BC: Este parece ter sido sempre um projecto bastante "caseiro". Como é que se convence os Saturnia a tocar ao vivo?

LS: Sim, Saturnia é música homegrown e a ideia sempre foi não tocar demais ao vivo; basicamente se o interesse dos promotores nos Saturnia for musical e artístico e existirem as condições técnicas, se os planetas estiverem no alinhamento correcto e eu estiver para aí virado (o que não é muito frequente) a coisa pode dar-se.
Saturnia é um artista que ao contrário dos outros não busca o sucesso ou reconhecimento por si mesmo mas sim a satisfação artística e estética. 
Aquilo que na promoção dos Saturnia, ou ausência da mesma para ser mais objectivo, é visto como alienação por alguns e elitismo por outros sempre foi uma forma de preservação da integridade do projecto e da minha saúde mental.
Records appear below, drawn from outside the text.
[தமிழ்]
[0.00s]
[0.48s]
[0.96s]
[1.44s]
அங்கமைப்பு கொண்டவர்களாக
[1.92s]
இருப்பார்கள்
O grande contra disto é que é uma constante da carreira de Saturnia aparecerem permanentemente pessoas a dizerem-me coisas do género "como é que vocês têm cinco álbuns e só vos conheci agora?”.





BC: No final deste mês vais marcar presença no Reverence Valada. Por acaso foi ideia do Passos Coelho tocarem com os Astroflex ao nascer do sol?

LS: Pois é, Saturnia vai tocar no Reverence Valada, já não tocávamos em Portugal há algum tempo e eu vou fazer a Sunrise Jam com o Miguel Fonseca - foi um convite do Alexandre Travessas e do Miguel Fonseca.
Conheci o Miguel Fonseca em 1992 quando ele estava nos Thormenthor e eu nos Shrine, tocámos [em] vários concertos juntos e mais tarde gravei sitar, mellotron e gongo em dois discos dos Plastica e toquei ao vivo com eles - gosto de todo o seu, também já extenso, trabalho e estou sempre interessado em fazer coisas com ele.


BC: Para estarem frescos em dois concertos a horas tão tardias vão passar o dia a dormir ou há concertos que considerem absolutamente imperdíveis?

LS: Penso que vamos passar o dia o mais calmamente que conseguirmos mas Amon Düül II, Sleep, The Jon Spencer Blues Explosion e Electric Moon são para ver.


BC: Em 2016 os Saturnia atingem o seu vigésimo aniversário. Como o vais celebrar?

LS: Continuando a fazer aquilo que considero ser válido e útil na minha existência e também para a espécie humana: mais musica.
O novo álbum de Saturnia está a começar a ser misturado e à partida em 2016 vamos ter álbum novo. Além disso também vão aparecer mais vídeos da série Official Bootleg.